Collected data
◇ ◇ ◇ ◇
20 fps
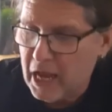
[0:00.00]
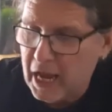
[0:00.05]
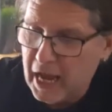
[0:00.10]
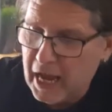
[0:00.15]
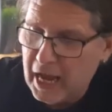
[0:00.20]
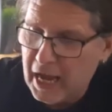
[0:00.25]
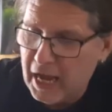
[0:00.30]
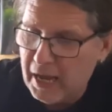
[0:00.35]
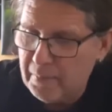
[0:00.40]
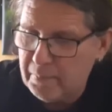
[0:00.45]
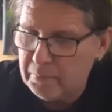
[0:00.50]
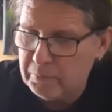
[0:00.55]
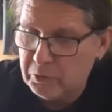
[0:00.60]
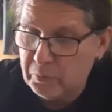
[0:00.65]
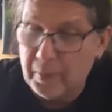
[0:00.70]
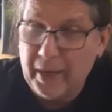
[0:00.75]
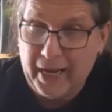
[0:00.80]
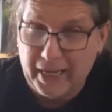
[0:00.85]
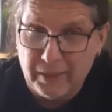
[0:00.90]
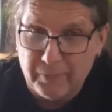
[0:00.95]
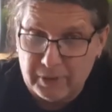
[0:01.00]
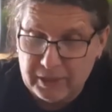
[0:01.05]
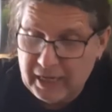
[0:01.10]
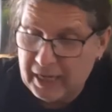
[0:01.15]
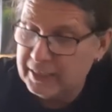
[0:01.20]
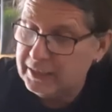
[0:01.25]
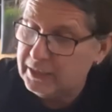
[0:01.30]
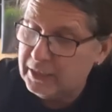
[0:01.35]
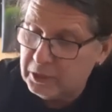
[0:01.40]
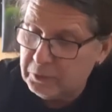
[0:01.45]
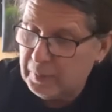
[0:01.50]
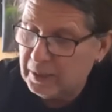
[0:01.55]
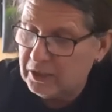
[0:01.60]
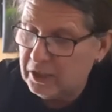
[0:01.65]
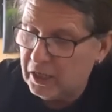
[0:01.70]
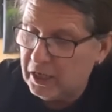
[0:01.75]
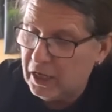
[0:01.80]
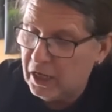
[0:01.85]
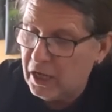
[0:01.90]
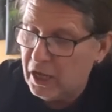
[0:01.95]
um, my animal guides
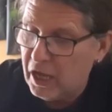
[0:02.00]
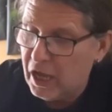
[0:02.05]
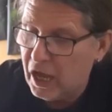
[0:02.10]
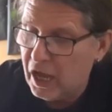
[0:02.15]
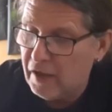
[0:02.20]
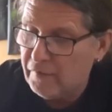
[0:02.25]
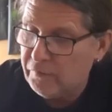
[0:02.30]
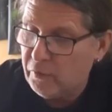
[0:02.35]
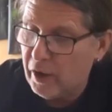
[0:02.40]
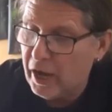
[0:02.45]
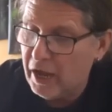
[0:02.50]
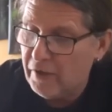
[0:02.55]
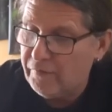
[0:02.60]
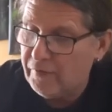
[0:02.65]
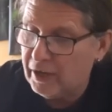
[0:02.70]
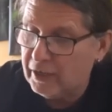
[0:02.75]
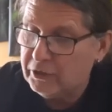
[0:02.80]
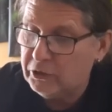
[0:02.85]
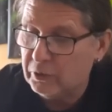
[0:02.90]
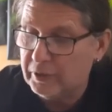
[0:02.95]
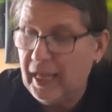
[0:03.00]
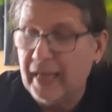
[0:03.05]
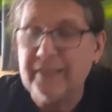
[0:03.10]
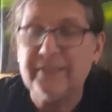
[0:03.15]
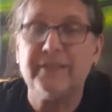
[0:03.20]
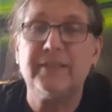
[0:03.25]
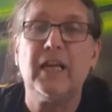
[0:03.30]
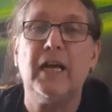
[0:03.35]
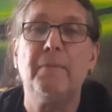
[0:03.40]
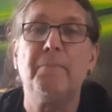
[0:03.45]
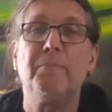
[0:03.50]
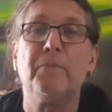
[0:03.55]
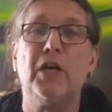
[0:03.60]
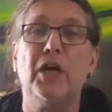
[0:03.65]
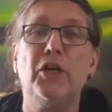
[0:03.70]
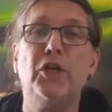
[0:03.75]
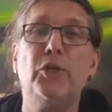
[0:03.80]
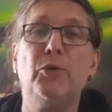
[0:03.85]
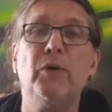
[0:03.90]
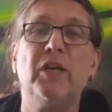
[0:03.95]
especially uh, forever. So that's um,
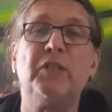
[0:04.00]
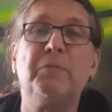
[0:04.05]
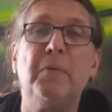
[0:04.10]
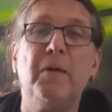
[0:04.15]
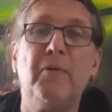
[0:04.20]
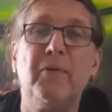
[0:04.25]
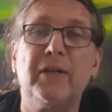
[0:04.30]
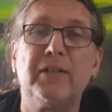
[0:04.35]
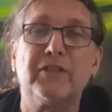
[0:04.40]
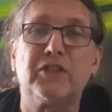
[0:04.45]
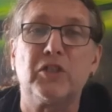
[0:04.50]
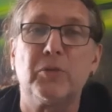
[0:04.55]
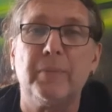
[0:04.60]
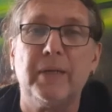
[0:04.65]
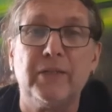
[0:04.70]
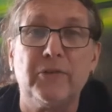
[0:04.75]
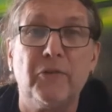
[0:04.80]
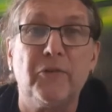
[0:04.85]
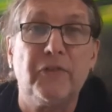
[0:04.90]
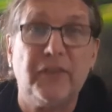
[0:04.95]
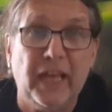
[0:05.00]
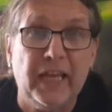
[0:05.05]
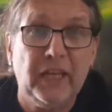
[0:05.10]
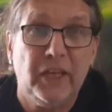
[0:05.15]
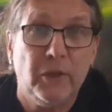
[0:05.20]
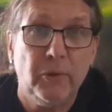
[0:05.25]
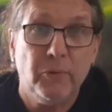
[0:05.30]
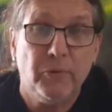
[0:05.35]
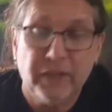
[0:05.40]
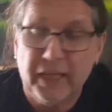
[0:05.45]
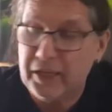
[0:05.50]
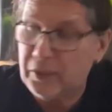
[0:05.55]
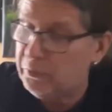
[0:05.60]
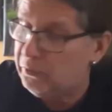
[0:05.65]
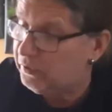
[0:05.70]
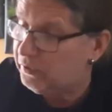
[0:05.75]
a new experience to me. So thank you, thank you,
◇ ◇ ◇ ◇
WORK ITEM ->
Please reproduce each entry above word for word and keep the pictures out of the copy.

TASK OUTPUT ->
20 fps
[0:00.00]
[0:00.05]
[0:00.10]
[0:00.15]
[0:00.20]
[0:00.25]
[0:00.30]
[0:00.35]
[0:00.40]
[0:00.45]
[0:00.50]
[0:00.55]
[0:00.60]
[0:00.65]
[0:00.70]
[0:00.75]
[0:00.80]
[0:00.85]
[0:00.90]
[0:00.95]
[0:01.00]
[0:01.05]
[0:01.10]
[0:01.15]
[0:01.20]
[0:01.25]
[0:01.30]
[0:01.35]
[0:01.40]
[0:01.45]
[0:01.50]
[0:01.55]
[0:01.60]
[0:01.65]
[0:01.70]
[0:01.75]
[0:01.80]
[0:01.85]
[0:01.90]
[0:01.95]
um, my animal guides
[0:02.00]
[0:02.05]
[0:02.10]
[0:02.15]
[0:02.20]
[0:02.25]
[0:02.30]
[0:02.35]
[0:02.40]
[0:02.45]
[0:02.50]
[0:02.55]
[0:02.60]
[0:02.65]
[0:02.70]
[0:02.75]
[0:02.80]
[0:02.85]
[0:02.90]
[0:02.95]
[0:03.00]
[0:03.05]
[0:03.10]
[0:03.15]
[0:03.20]
[0:03.25]
[0:03.30]
[0:03.35]
[0:03.40]
[0:03.45]
[0:03.50]
[0:03.55]
[0:03.60]
[0:03.65]
[0:03.70]
[0:03.75]
[0:03.80]
[0:03.85]
[0:03.90]
[0:03.95]
especially uh, forever. So that's um,
[0:04.00]
[0:04.05]
[0:04.10]
[0:04.15]
[0:04.20]
[0:04.25]
[0:04.30]
[0:04.35]
[0:04.40]
[0:04.45]
[0:04.50]
[0:04.55]
[0:04.60]
[0:04.65]
[0:04.70]
[0:04.75]
[0:04.80]
[0:04.85]
[0:04.90]
[0:04.95]
[0:05.00]
[0:05.05]
[0:05.10]
[0:05.15]
[0:05.20]
[0:05.25]
[0:05.30]
[0:05.35]
[0:05.40]
[0:05.45]
[0:05.50]
[0:05.55]
[0:05.60]
[0:05.65]
[0:05.70]
[0:05.75]
a new experience to me. So thank you, thank you,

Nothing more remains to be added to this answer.